Last week there seemed to be only one 2016 presidential
hopeful, if you can call him that, in the news.
I’m refusing to get in on the frenzy, so will not even mention his
name. I only add that after everyone
sobers up about him, he’ll give his party the DTs by threatening to run independently
and thereby hand the election to Hillary Clinton.
Or will it be Hillary at all?
Bernie Sanders, the candidate now a distant second in media
attention, may be the beneficiary instead.
Radical? Perhaps. But consider what is happening.
First, Clinton is spinning her wheels. She has had very little to say, on jobs or
almost anything else. Even Democrats
have been commenting on how her campaign events are devoid of information. She has been unable to get positive press for
anything specific, and when the subject turns to her it is still often about her
email scandal. Her party is already
starting to think seriously about alternatives; as an example, Salon published an article earlier this
month suggesting they draft Al Gore. More and more swing voters may come to agree
with my view, as well, that what the country needs least from 2017 to 2021 is
another moderate Democrat.
Second, the other declared candidates in her party have
campaigns so moribund – Martin O’Malley seems to be getting no press at all,
Jim Webb got all of his within 24 hours of his joining the race, and Lincoln
Chaffee, with 300 to 1 sportsbook.ag odds against him, is behind three
undeclared and unanticipated contenders – that prediction market PredictWise
actually has Joe Biden in third place.
Third, Sanders has been setting records in two areas. Not only has he been getting the largest campaign-speech
crowds, including 11,000 in Phoenix, but he has collected more money in under-$200
campaign contributions than anyone else.
The breadth of his popularity has been so unexpected even to his
organization that, as of mid-month, they had run out of buttons and bumper
stickers.
Fourth, he has plenty to say, especially on American
employment. In a campaign where almost
half of the contenders are silent on the issue, Sanders’ website has several
pages. He wants to raise the minimum
wage to $15 per hour over a period of years.

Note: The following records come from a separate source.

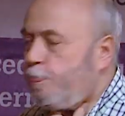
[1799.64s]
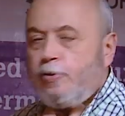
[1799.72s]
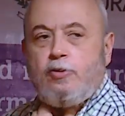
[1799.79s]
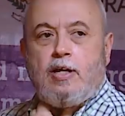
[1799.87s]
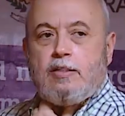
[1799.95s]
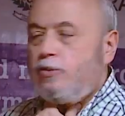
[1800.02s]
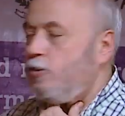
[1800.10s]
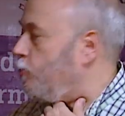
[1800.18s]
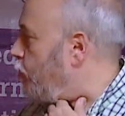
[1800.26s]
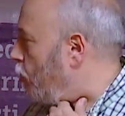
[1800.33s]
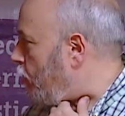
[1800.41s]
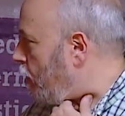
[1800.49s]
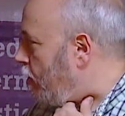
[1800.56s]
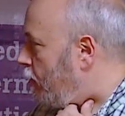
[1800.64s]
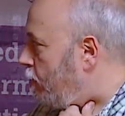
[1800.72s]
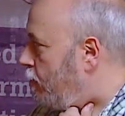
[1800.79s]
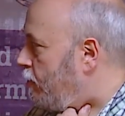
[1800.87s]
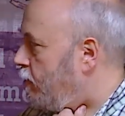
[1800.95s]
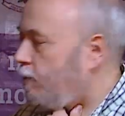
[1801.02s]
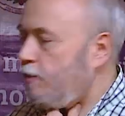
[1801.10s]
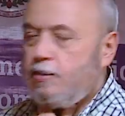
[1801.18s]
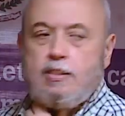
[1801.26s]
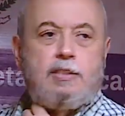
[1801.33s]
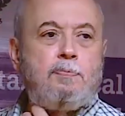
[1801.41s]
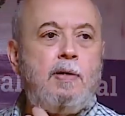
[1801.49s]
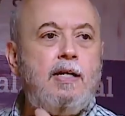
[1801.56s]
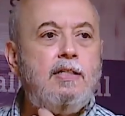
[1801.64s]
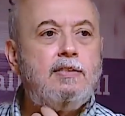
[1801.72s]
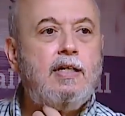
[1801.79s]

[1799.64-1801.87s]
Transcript: production. Sorry, this is in Spanish,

He is a strong advocate of unions, wanting card-check membership, in
which workers can form unions if a majority claim they want them. He voted to lengthen unemployment benefits
from 39 to 59 weeks, a good idea when millions of workers have been officially
jobless, which means they have been looking for work and applying for positions
weekly, for over six months. He has been
combining with Obama to get more employees time-and-a-half for overtime, which
I also support – while I do not agree with him on the minimum wage, there is no
place for employers to abuse the definition of salaried and management
positions by underpaying or not paying production workers for extra hours. He recognizes on his site something that
every candidate of either party should but few do, that “the real unemployment
rate is much higher than the “official” figure typically reported in the
newspapers.” He not only supports a
nationwide construction project, but “introduced legislation which would invest
$1 trillion over 5 years to modernize our country’s physical
infrastructure.” That sort of effort,
which Republicans should get behind as well, is probably the best single
readily implementable thing anyone can do to help our permanent jobs
crisis.
Fifth, Sanders offers conservatives something as well, on
gun control, where his words and record are more Republican than Democrat. He comes from a rural area, where firearms
not only serve constructive purposes but are rarely abused. It is hard to find someone otherwise on the
far left who voted to prohibit the use of funds by international organizations
which register or tax guns owned by Americans, wants people to be able to check
firearms on Amtrak trains, and says things such as “If somebody has a gun and somebody
steals that gun and shoots somebody, do you really think it makes sense to
blame the manufacturer of that weapon?,” and “If somebody assaults you with a
baseball bat, you hit somebody over the head, you’re not going to sue the
baseball bat manufacturer,” but Sanders is unique in other ways as well.
Sixth, Clinton may crash and burn. As I have written before, she is no Golda
Meir, Margaret Thatcher, or even Angela Merkel.
If she gets the nomination, she will face verbal and press abuse of the
worst kind. It will not all be fair, and
some will be vicious, personal, and even sexual in nature. In the process of beating her among Democrats
and winning the election, Barack Obama got hit with about everything
imaginable, and stood up to it superbly. If she cannot do the same, she will not
win. Sometime between now and March’s
full-swing primary season, she will find out that, contrary to what she has
been told and almost certainly believes, even the Democratic nomination is not
her entitlement – and that will be hard for her, as it would be for anyone who
has been the prohibitive frontrunner for years, to take.
I say Clinton doesn’t get through it. When she loses her composure, and her support
soon follows, someone will need to take over.
It just may be Bernie Sanders. Don’t you dare rule him out.